Elle enseigne en effet que les programmes de François Bayrou et Ségolène Royal supprimeraient des emplois, tandis que celui de Nicolas Sarkozy génèrerait de la croissance supplémentaire et des créations d’emplois.
Le programme économique de François Bayrou provoquerait la destruction de 60 000 emplois. La réduction des allègements de charges sociales entraînerait en effet la destruction de 200 à 250 000 emplois, soit nettement plus que les emplois créés par les autres mesures proposées.
Les conclusions sur le programme de Ségolène Royal sont encore plus sévères.
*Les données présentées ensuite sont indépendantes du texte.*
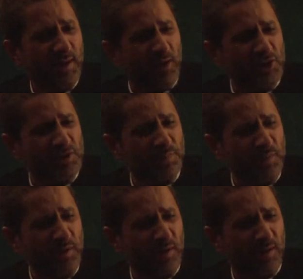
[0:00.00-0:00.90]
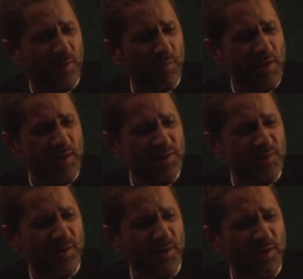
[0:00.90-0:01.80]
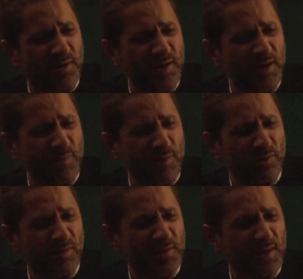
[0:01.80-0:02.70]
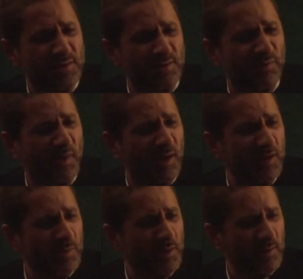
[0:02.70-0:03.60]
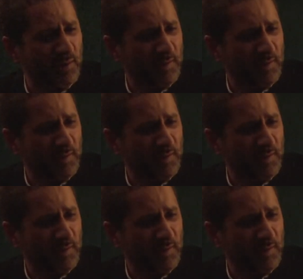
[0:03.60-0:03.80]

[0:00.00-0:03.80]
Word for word: a spear being struck deep into the chest of my Akbar.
Le SMIC à 1 500 euros détruirait 50 000 emplois, la suppression du CNE 30 000 et l’effet à long terme des emplois tremplin serait négatif. Au total, 150 000 emplois seraient détruits et la croissance du PIB serait réduite de 0,9 point.
Le programme économique de Nicolas Sarkozy aboutirait quant à lui à la création de 160 000 à 200 000 emplois et à un surplus de croissance de 1 à 1,3 point, grâce notamment à la détaxation des heures supplémentaires.
Ces résultats soulignent la cohérence et la pertinence de nos propositions, qui sont les seules à apporter de vraies réponses aux problèmes de l’économie française : stagnation du pouvoir d’achat, persistance d’un chômage élevé et dégradation de nos finances publiques.
C’est pour cette raison qu’ Olivier Blanchard, professeur d’économie au prestigieux MIT, vient d’annoncer qu’il voterait pour Nicolas Sarkozy. Après examen des programmes des candidats, il affirme en effet : « j'ai l'impression que Sarkozy a mieux identifié les problèmes de la France, et a une idée plus claire des solutions et des stratégies à suivre. Il me parait plus à même d'améliorer le sort des jeunes, de diminuer le chômage, d'engager une vraie reforme de l'université ».